The two people serving passengers at the Air France counter did not have much to say about when our flight through Paris’ Charles de Gaulle airport would resume. "It depends on the volcano," one attendant told us. "Come back ... maybe Tuesday."

To which I self-importantly replied, "I can’t wait until Tuesday." (Alert the volcano!) It turned out that we didn’t get out until Thursday, five days later. So much for being in a hurry.

I don’t expect anyone to pity me for spending five extra days in Italy following our 10-day whirlwind vacation there.

We were extremely lucky that the U.S. Navy base at Capodichino, called "Capo" by most Americans, was one mile away. And because we both had military ID cards (Sue is married to a retired Army lieutenant colonel), we were eligible to stay at the base hotel in a suite with a full kitchen for $60 a night total. That included access to all base facilities: gym, pool, NEX, theater, library, business center with free Internet, and free laundry facilities.

Because two days’ worth of flights had been canceled before ours, hotels in Naples were jammed. We shuddered to think of how we would have endured five nights of sleeping on our bags at the airport, as thousands of people were doing all over Europe.

Our greatest inconvenience, besides not knowing when the volcano would stop spitting, was standing in line for 2½ hours on Saturday and Monday as only three attendants at the airport’s ticket counter slowly and deliberately served each person whose flight had been canceled. That’s the Italian way; prepare to wait!

Despite our good fortune, I did learn a few things from our delay that might come in handy if disaster strikes again.
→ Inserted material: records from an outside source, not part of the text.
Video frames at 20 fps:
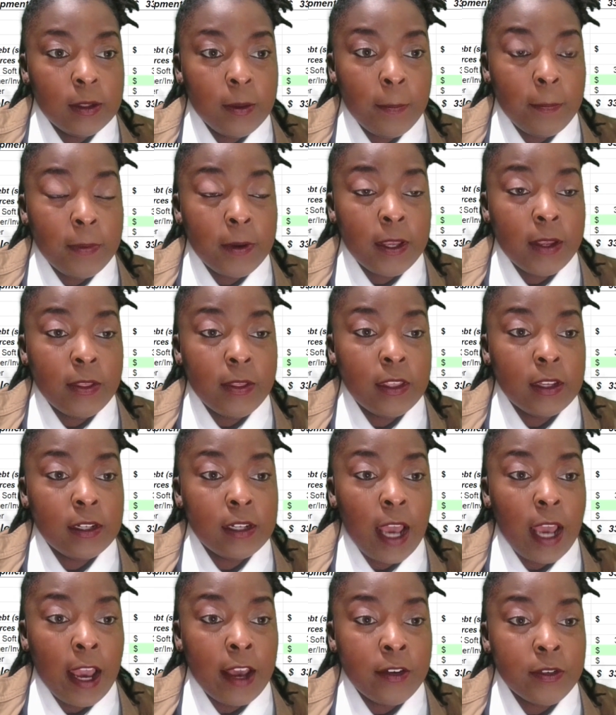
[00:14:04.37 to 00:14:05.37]
but the
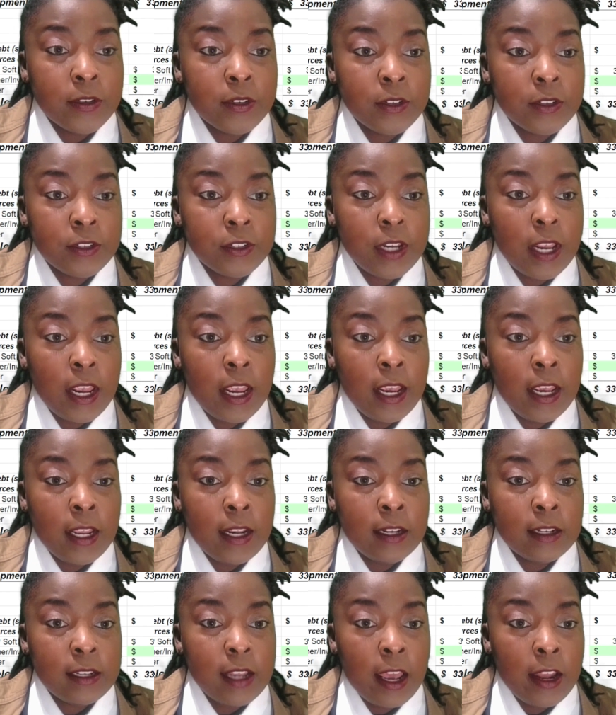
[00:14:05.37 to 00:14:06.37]
title search
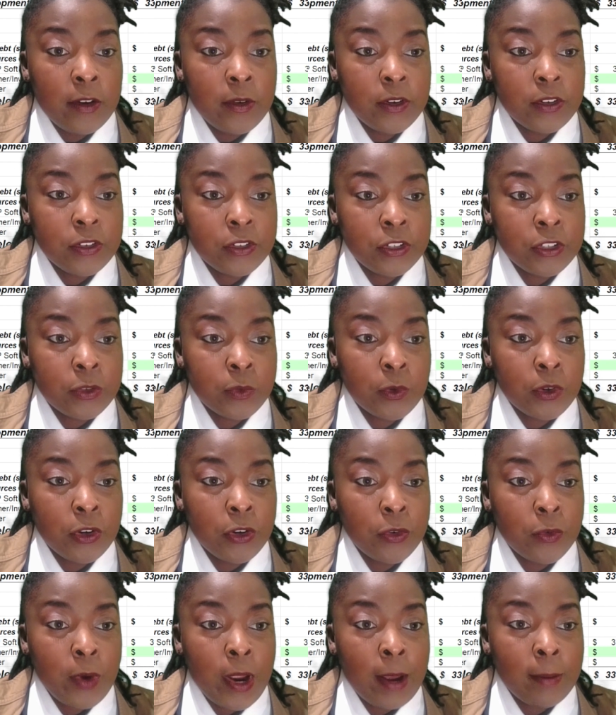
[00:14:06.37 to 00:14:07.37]
and title insurance, we're
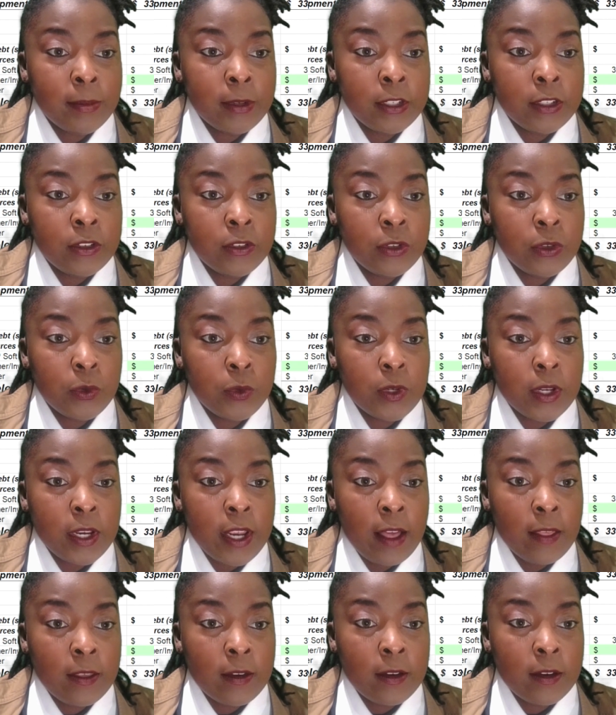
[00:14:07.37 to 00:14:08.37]
gonna wrap these two
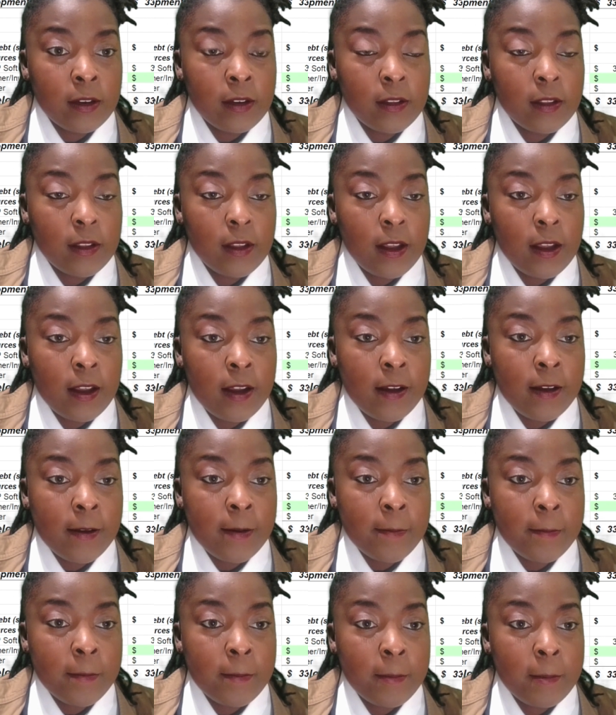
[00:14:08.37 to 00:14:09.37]
together.
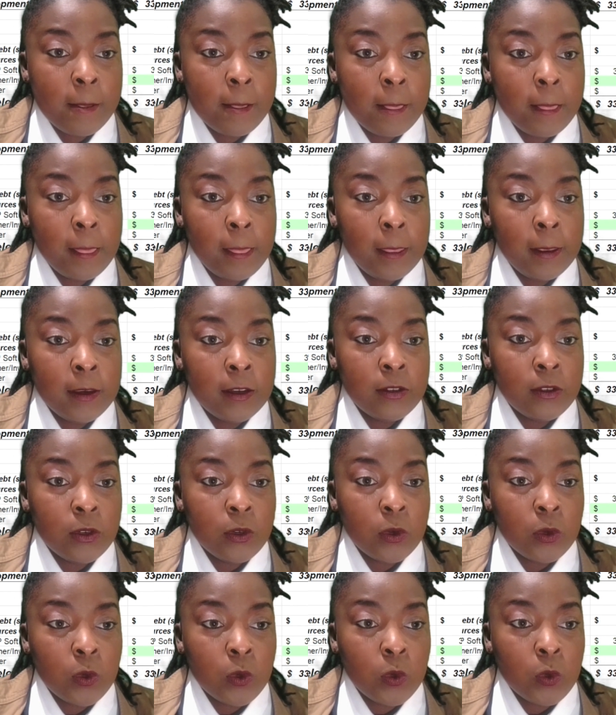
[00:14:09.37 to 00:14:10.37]
These
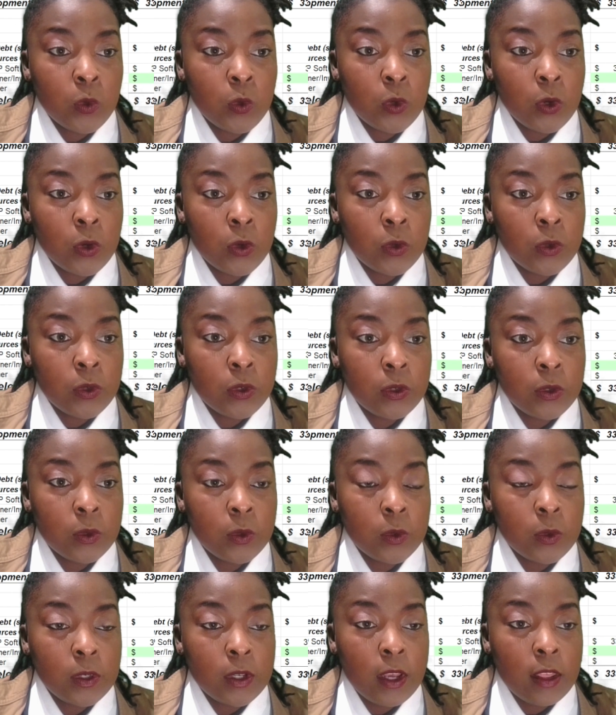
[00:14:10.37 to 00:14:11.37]
two go
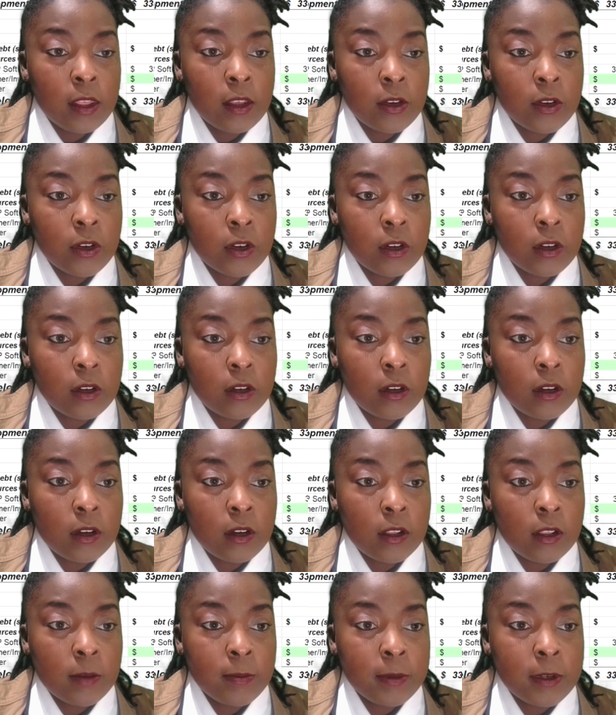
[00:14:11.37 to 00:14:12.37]
together.
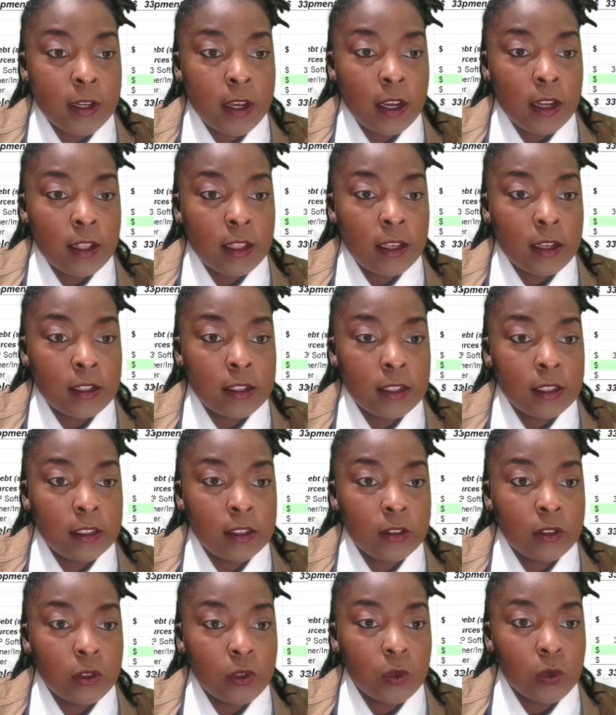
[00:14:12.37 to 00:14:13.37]
Let me highlight these
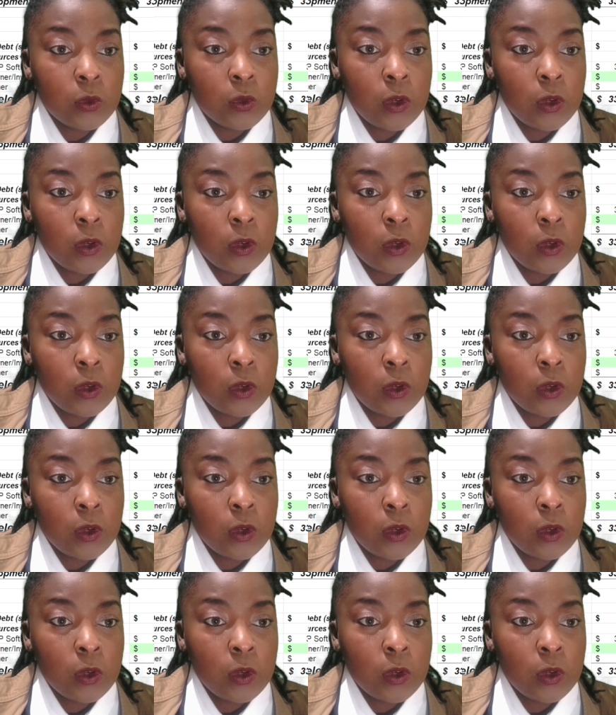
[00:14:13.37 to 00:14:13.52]
two,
• Check the news occasionally while you are on vacation. We didn’t, and we were ignorant of the calamity until friends told us on the way to the airport.

• Book a hotel in your departure city at the first whiff of travel disruption. You can cancel the reservation if flights resume, but if they don’t, you’ll be ahead of the huddled masses at the airport scrambling for lodging. Don’t expect your airline to help; despite the European Union Passenger Charter, many airlines (including Air France and Alitalia) told grounded passengers they are not obligated to arrange lodging in exceptional circumstances.
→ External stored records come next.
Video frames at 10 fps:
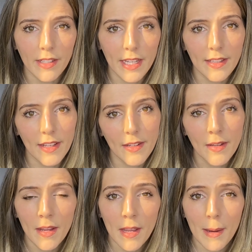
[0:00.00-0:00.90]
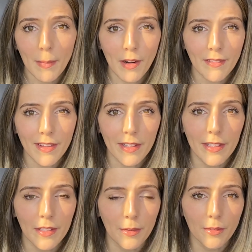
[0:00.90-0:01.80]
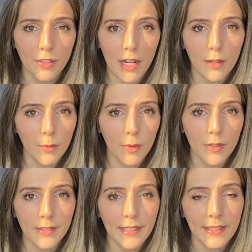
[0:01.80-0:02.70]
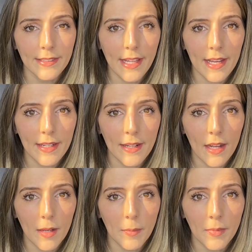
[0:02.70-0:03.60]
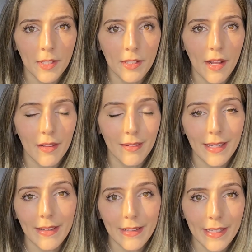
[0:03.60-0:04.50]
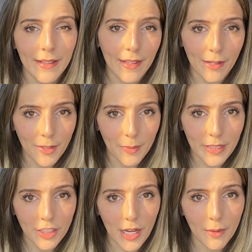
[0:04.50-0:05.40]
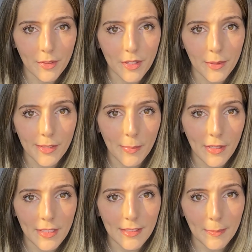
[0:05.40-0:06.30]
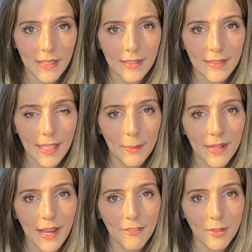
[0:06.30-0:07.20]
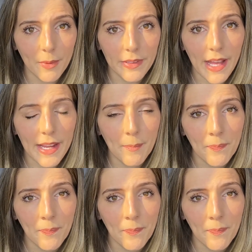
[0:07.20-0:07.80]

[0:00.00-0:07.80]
And then part of the clinical trial rules is that um, they're not legally allowed to reach out to those participants. They would have to rely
Obviously, if you have a base nearby, make use of billeting.

• Pack extra medications in case you should be delayed. Otherwise you’ll find yourself at a foreign pharmacy sputtering and using sign language. Bring the prescription bottles so the pharmacist can see the name of the drug and the dose.
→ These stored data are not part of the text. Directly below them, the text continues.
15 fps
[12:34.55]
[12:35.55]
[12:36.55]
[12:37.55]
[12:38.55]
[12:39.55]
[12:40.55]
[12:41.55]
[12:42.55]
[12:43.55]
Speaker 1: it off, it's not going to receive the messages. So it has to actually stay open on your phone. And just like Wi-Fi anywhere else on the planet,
• Bring extra money or an extra charge card (and know your PIN number) in case you are stranded indefinitely. Don’t exchange all of your local currency for dollars before you head to the airport. You may need some for meals at the airport, a taxi, etc.

• Buy travel insurance when you book your flights. I bought a policy for $25 that reimburses hotel, food and transportation expenses during a delay due to a natural disaster. But you must save every receipt; most companies won’t reimburse expenses without them.